#### Dataset entries
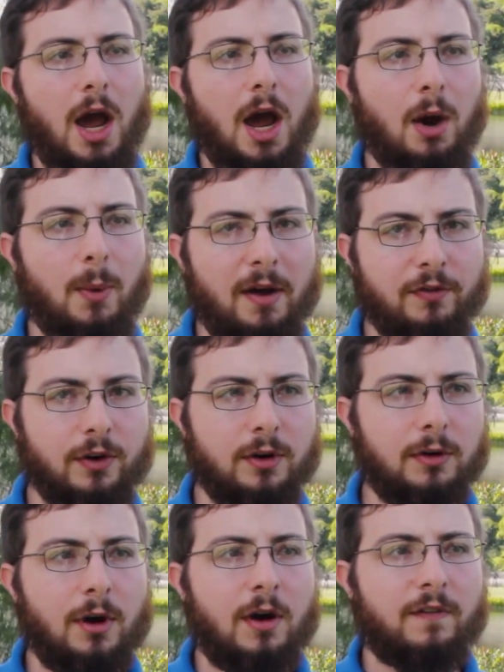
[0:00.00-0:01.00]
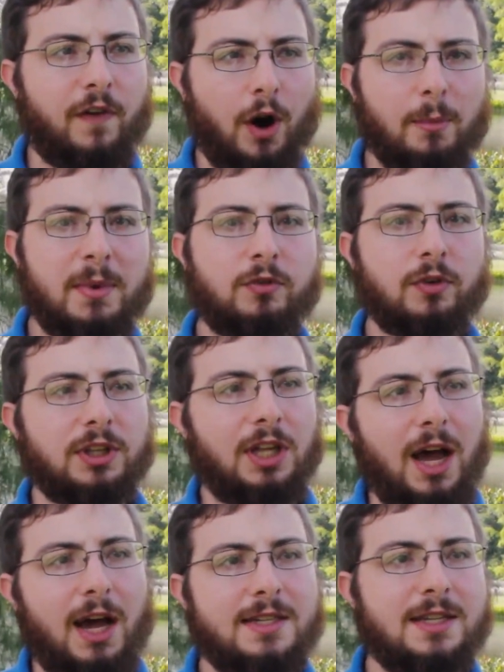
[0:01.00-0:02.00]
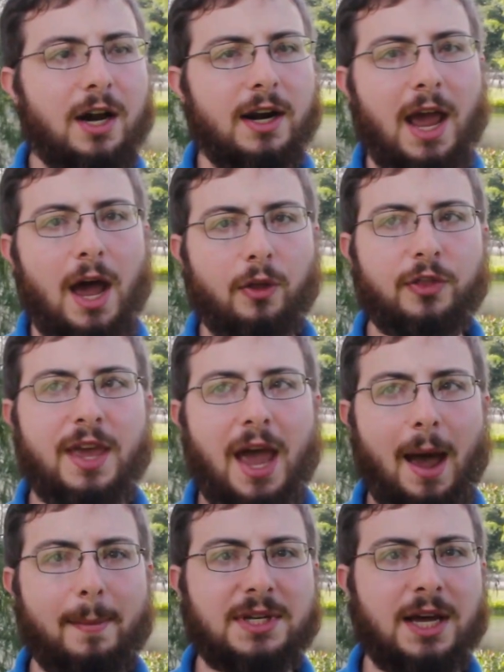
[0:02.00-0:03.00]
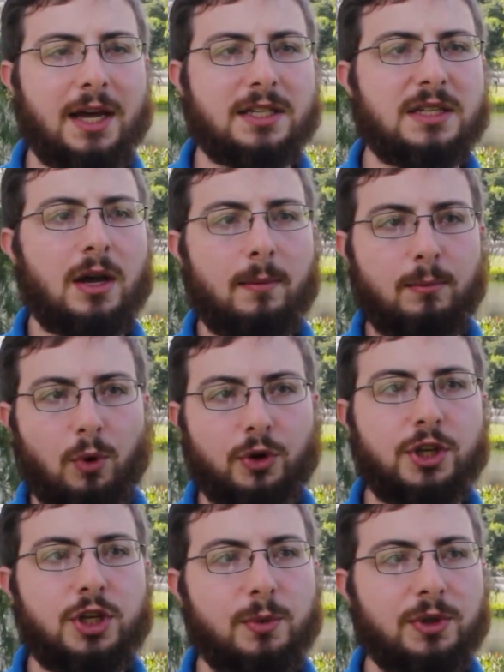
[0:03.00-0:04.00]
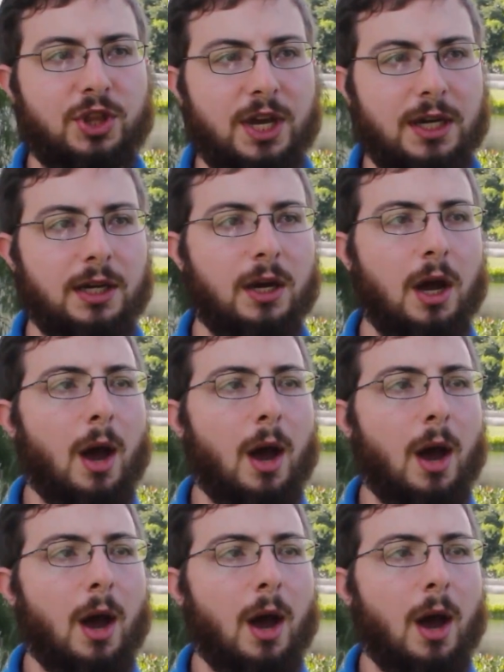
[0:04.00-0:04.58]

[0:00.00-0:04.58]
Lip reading: However, farming relies on healthy habitats more than you would think.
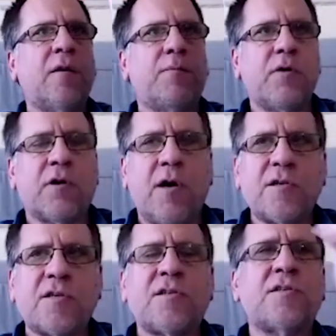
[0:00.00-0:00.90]
the pure
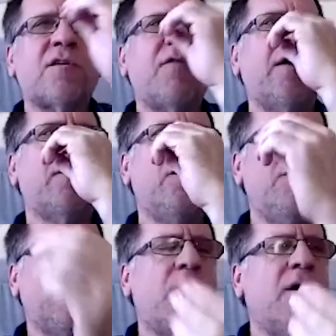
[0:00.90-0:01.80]
consciousness event, the
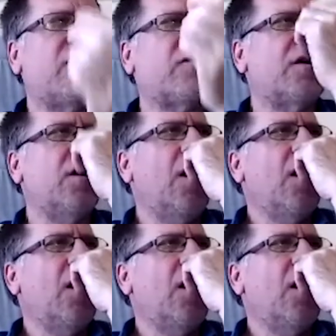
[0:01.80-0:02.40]
Humean monster,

#### Directions for this task
From the line containing "[0:02.00-0:03.00]" through the last line of the records, both included, output those lines exactly and nothing else; skip the pictures.

#### Solved exercise
[0:02.00-0:03.00]
[0:03.00-0:04.00]
[0:04.00-0:04.58]

[0:00.00-0:04.58]
Lip reading: However, farming relies on healthy habitats more than you would think.
[0:00.00-0:00.90]
the pure
[0:00.90-0:01.80]
consciousness event, the
[0:01.80-0:02.40]
Humean monster,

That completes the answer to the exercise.